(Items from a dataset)
☆ ☆ ☆ ☆ ☆
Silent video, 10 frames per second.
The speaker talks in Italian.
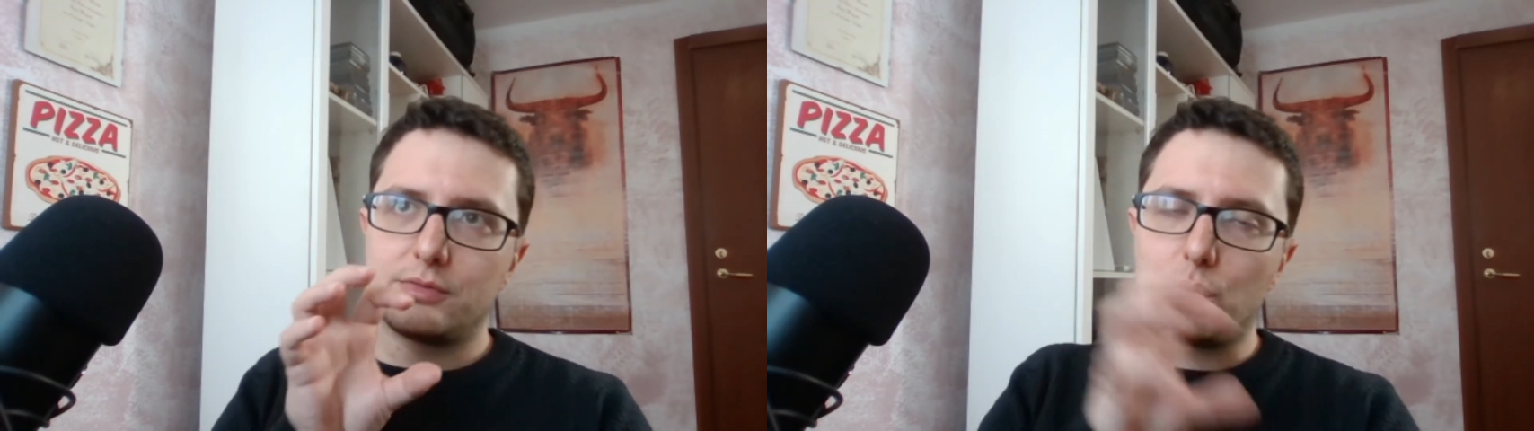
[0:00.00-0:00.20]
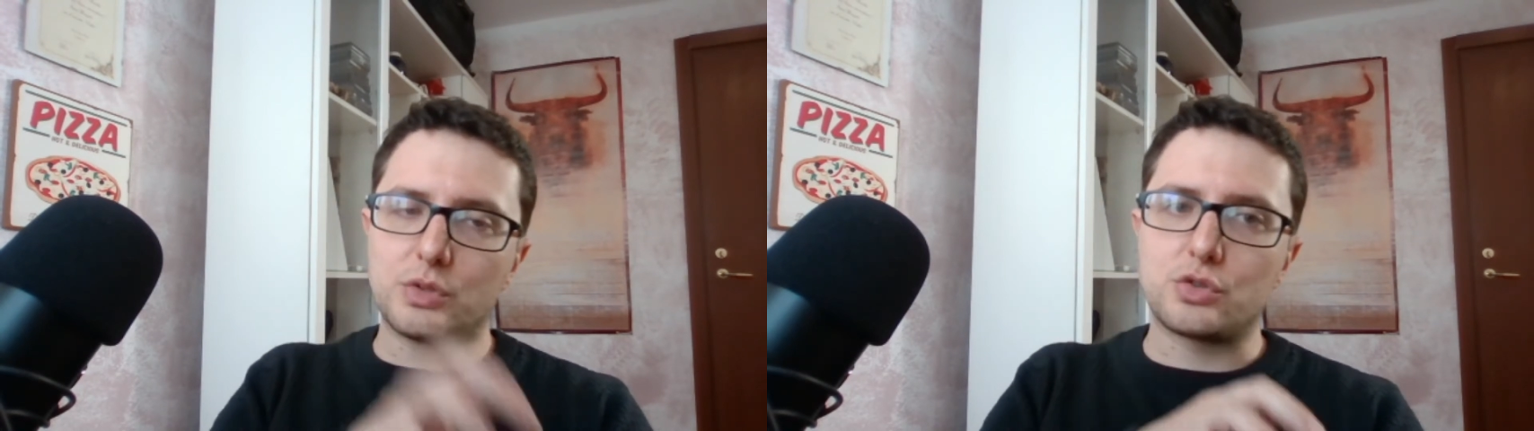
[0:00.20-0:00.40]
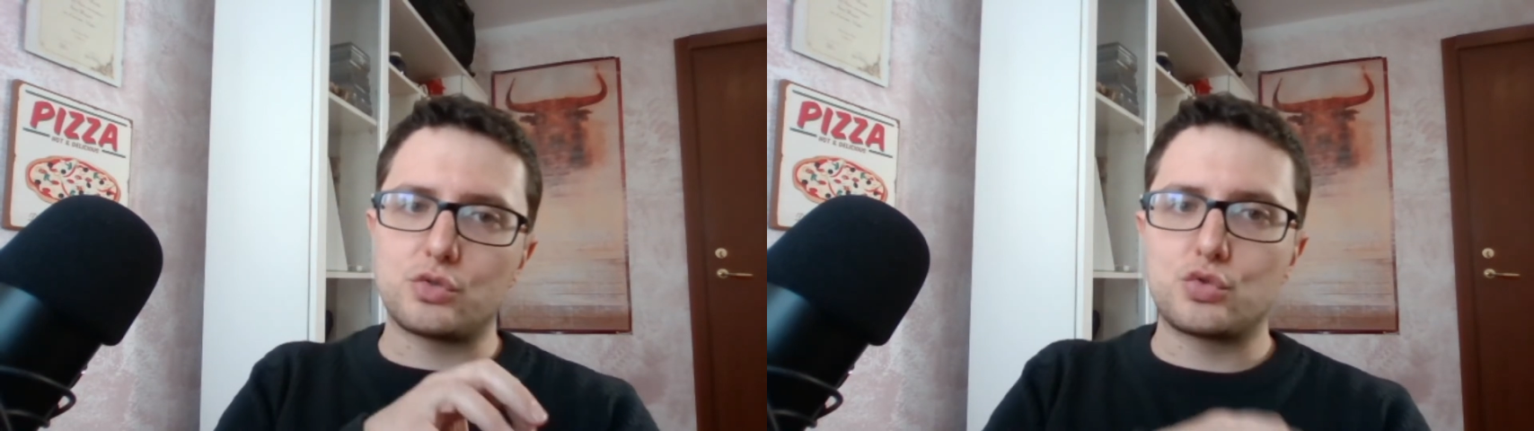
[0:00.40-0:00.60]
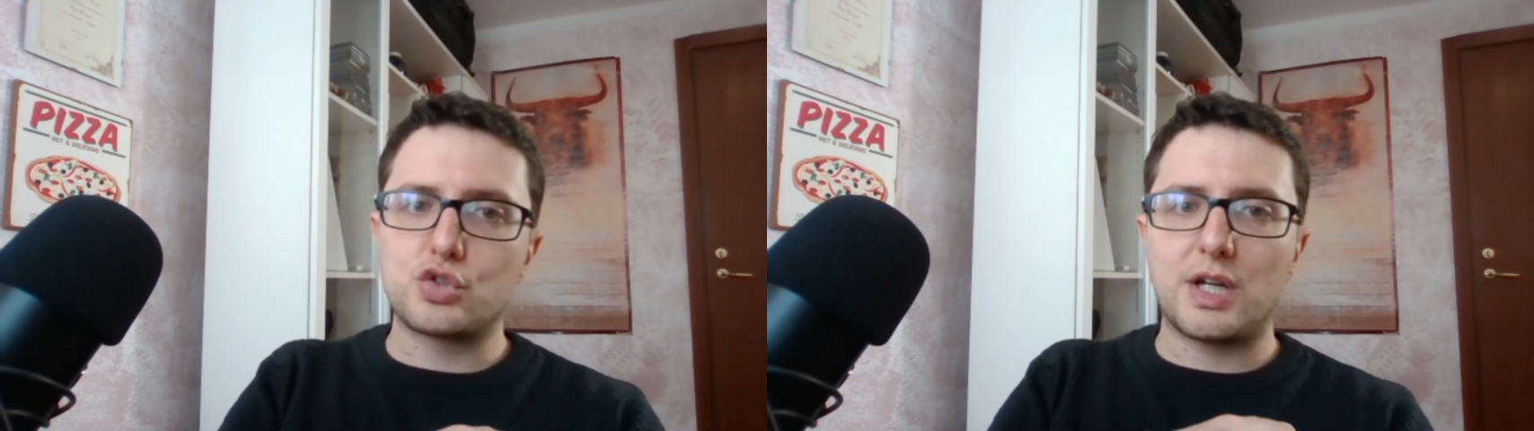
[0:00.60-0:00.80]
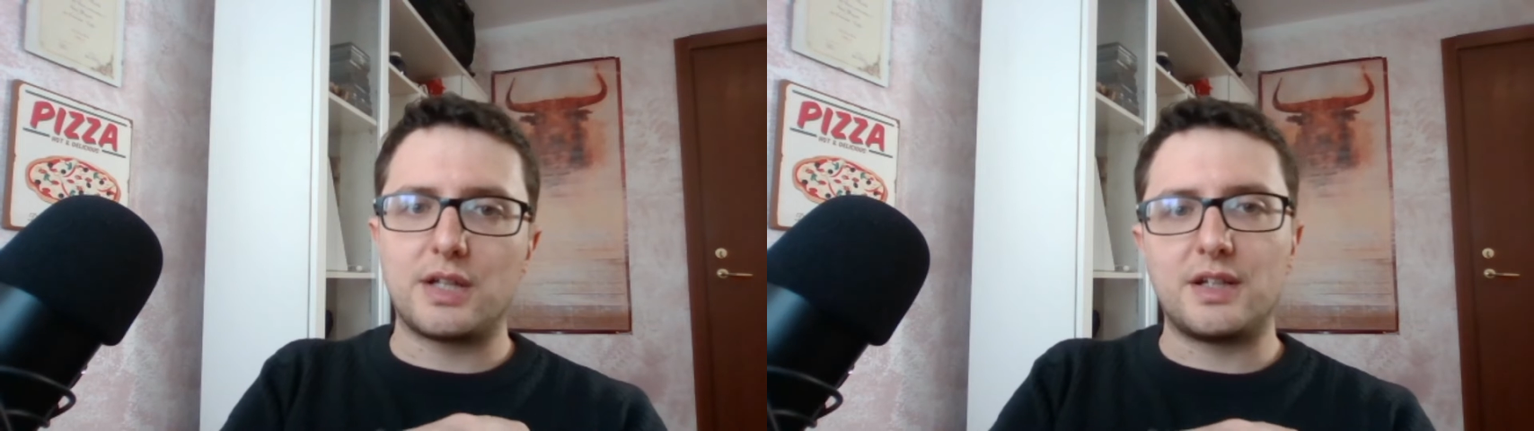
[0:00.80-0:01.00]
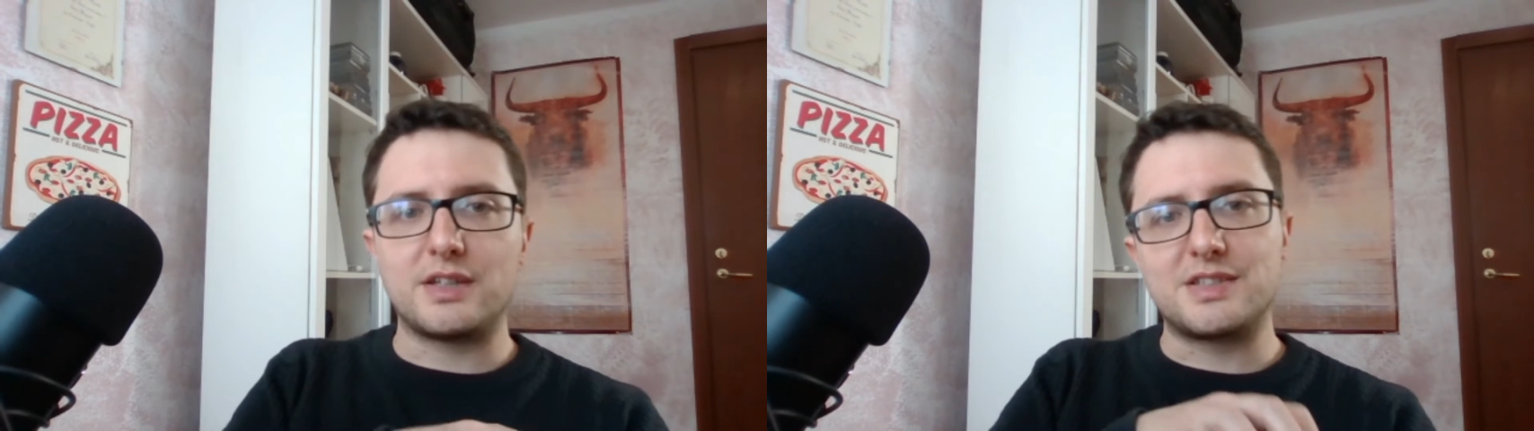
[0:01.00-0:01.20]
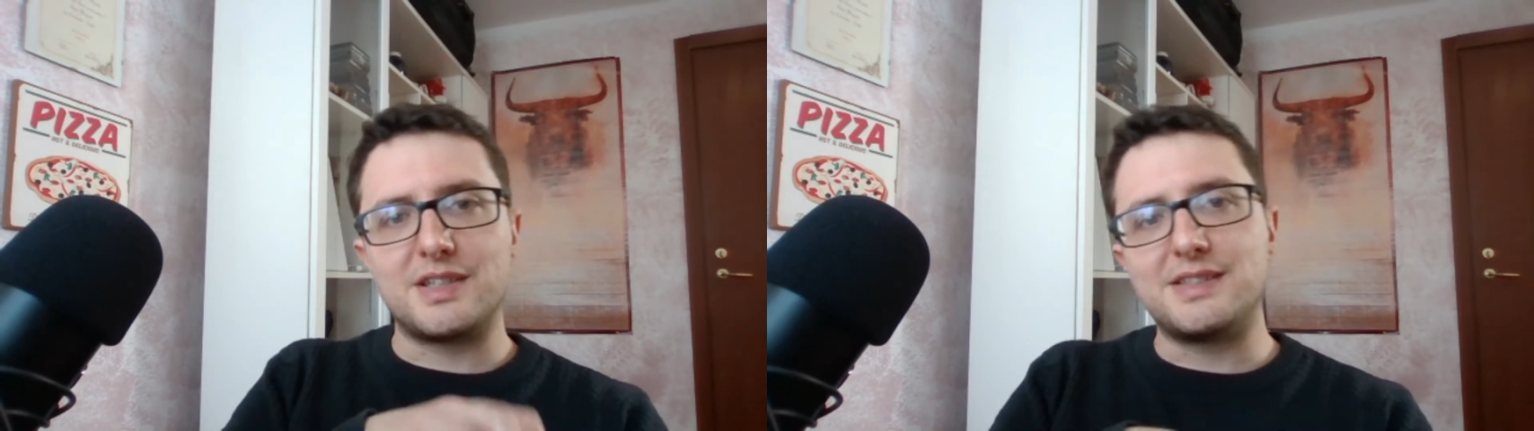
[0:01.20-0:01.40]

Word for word: questo succeda se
☆ ☆ ☆ ☆ ☆
Exercise aim. Please retype the whole of the data precisely, omitting pictures.

Answer for this exercise.
Silent video, 10 frames per second.
The speaker talks in Italian.
[0:00.00-0:00.20]
[0:00.20-0:00.40]
[0:00.40-0:00.60]
[0:00.60-0:00.80]
[0:00.80-0:01.00]
[0:01.00-0:01.20]
[0:01.20-0:01.40]

Word for word: questo succeda se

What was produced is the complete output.